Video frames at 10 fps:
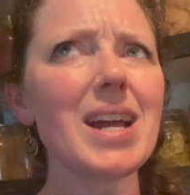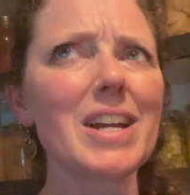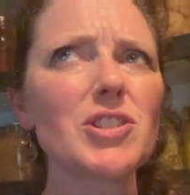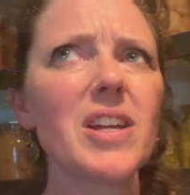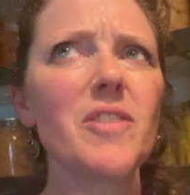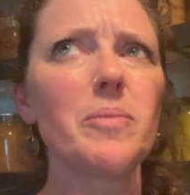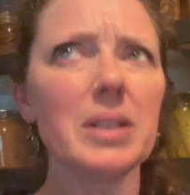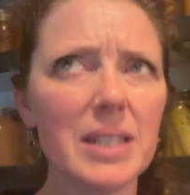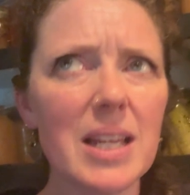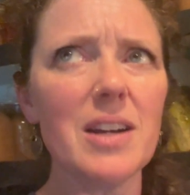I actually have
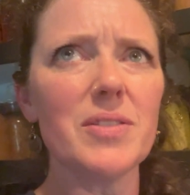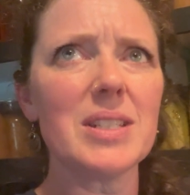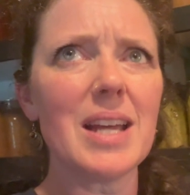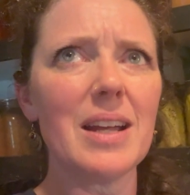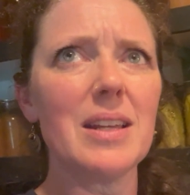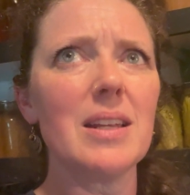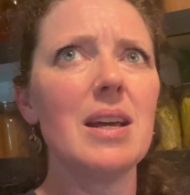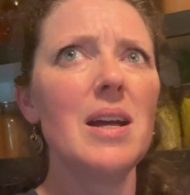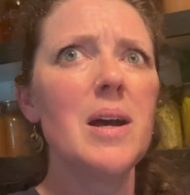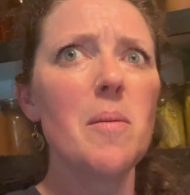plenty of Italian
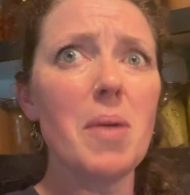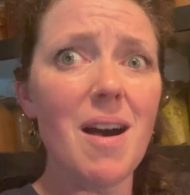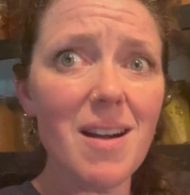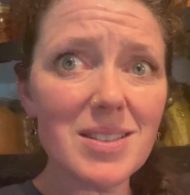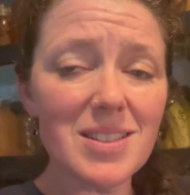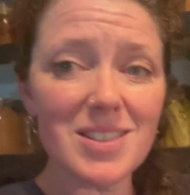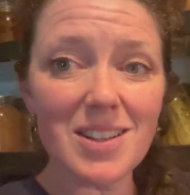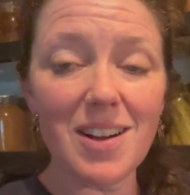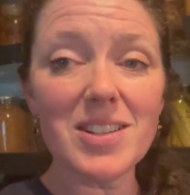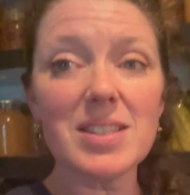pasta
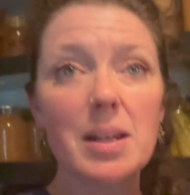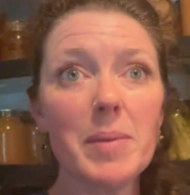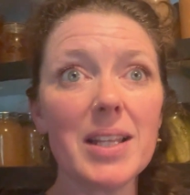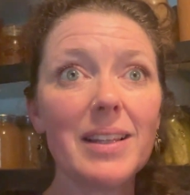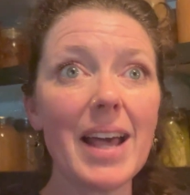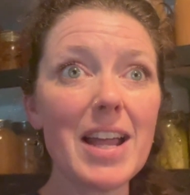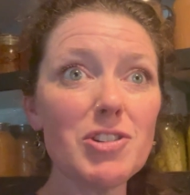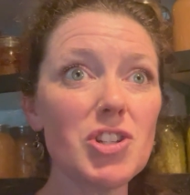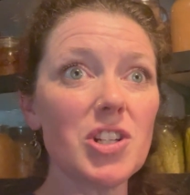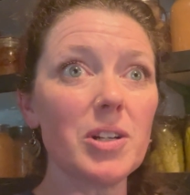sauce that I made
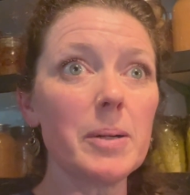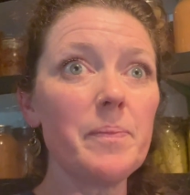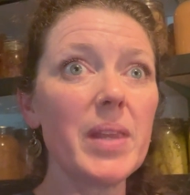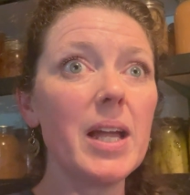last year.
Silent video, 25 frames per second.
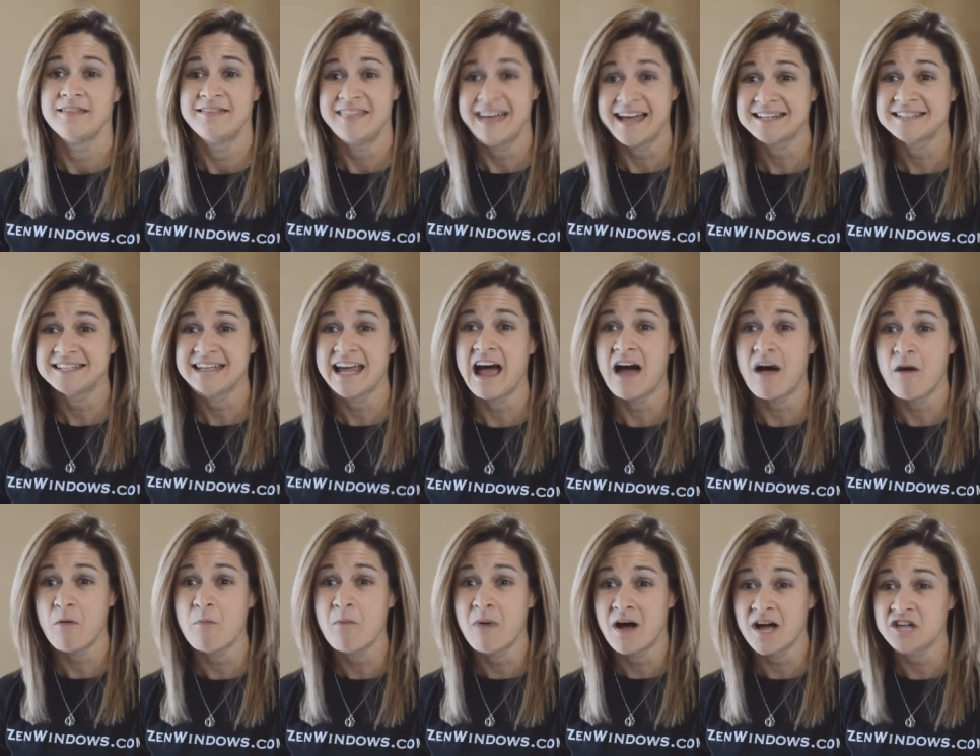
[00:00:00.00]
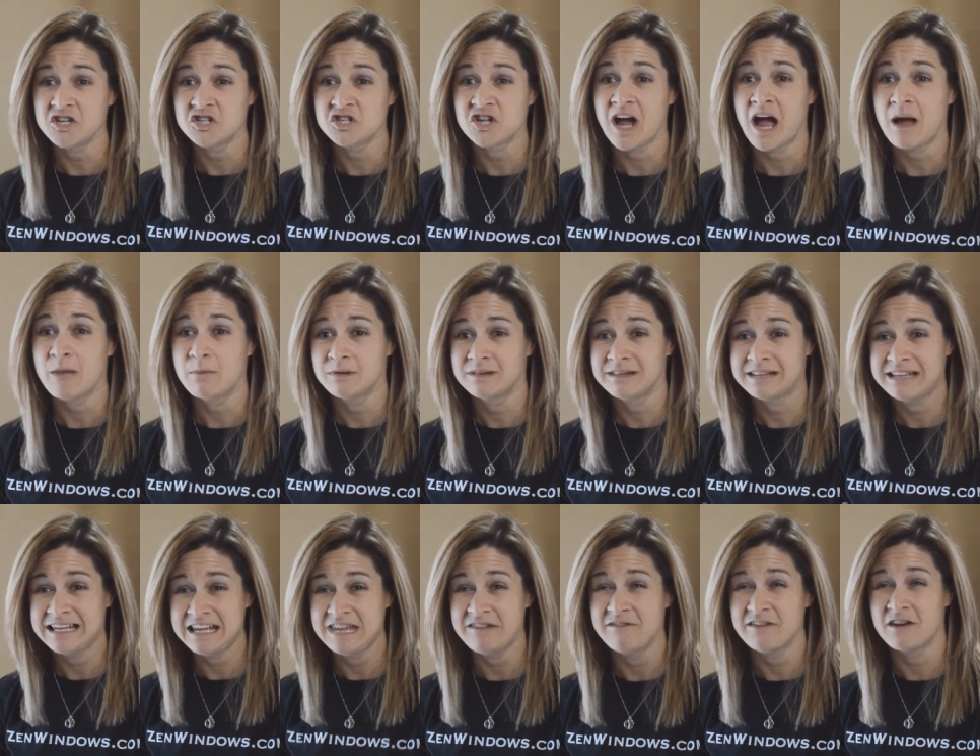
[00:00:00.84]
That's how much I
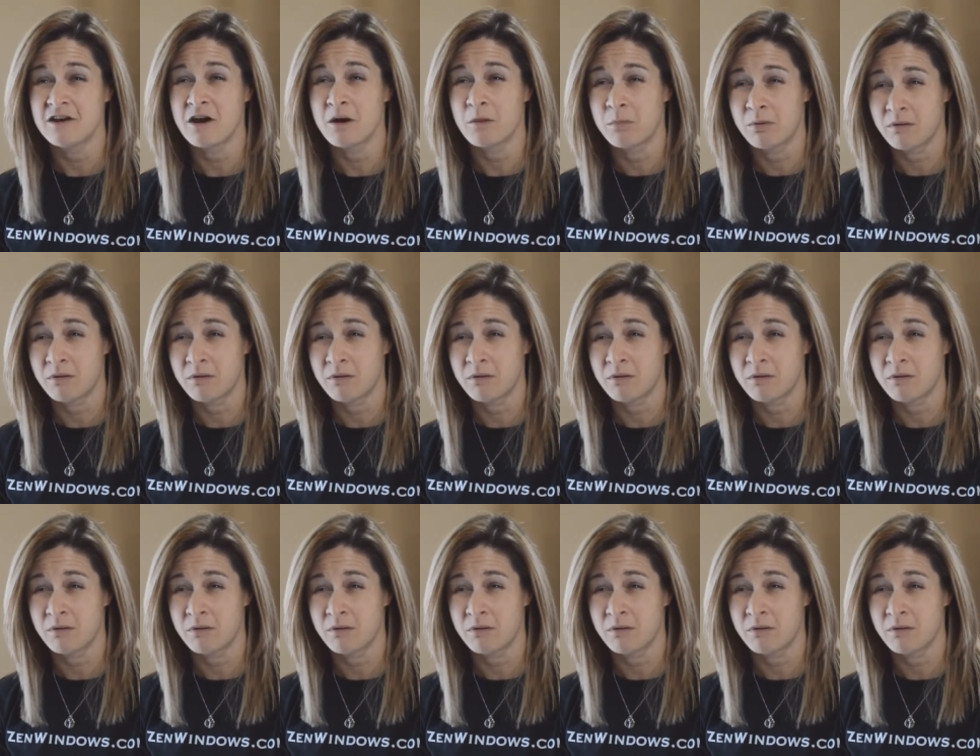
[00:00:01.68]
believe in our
★ ★ ★
What to produce:
Everything in the entries above should be returned exactly, apart from the pictures.

Solution to this exercise:
Video frames at 10 fps:
I actually have
plenty of Italian
pasta
sauce that I made
last year.
Silent video, 25 frames per second.
[00:00:00.00]
[00:00:00.84]
That's how much I
[00:00:01.68]
believe in our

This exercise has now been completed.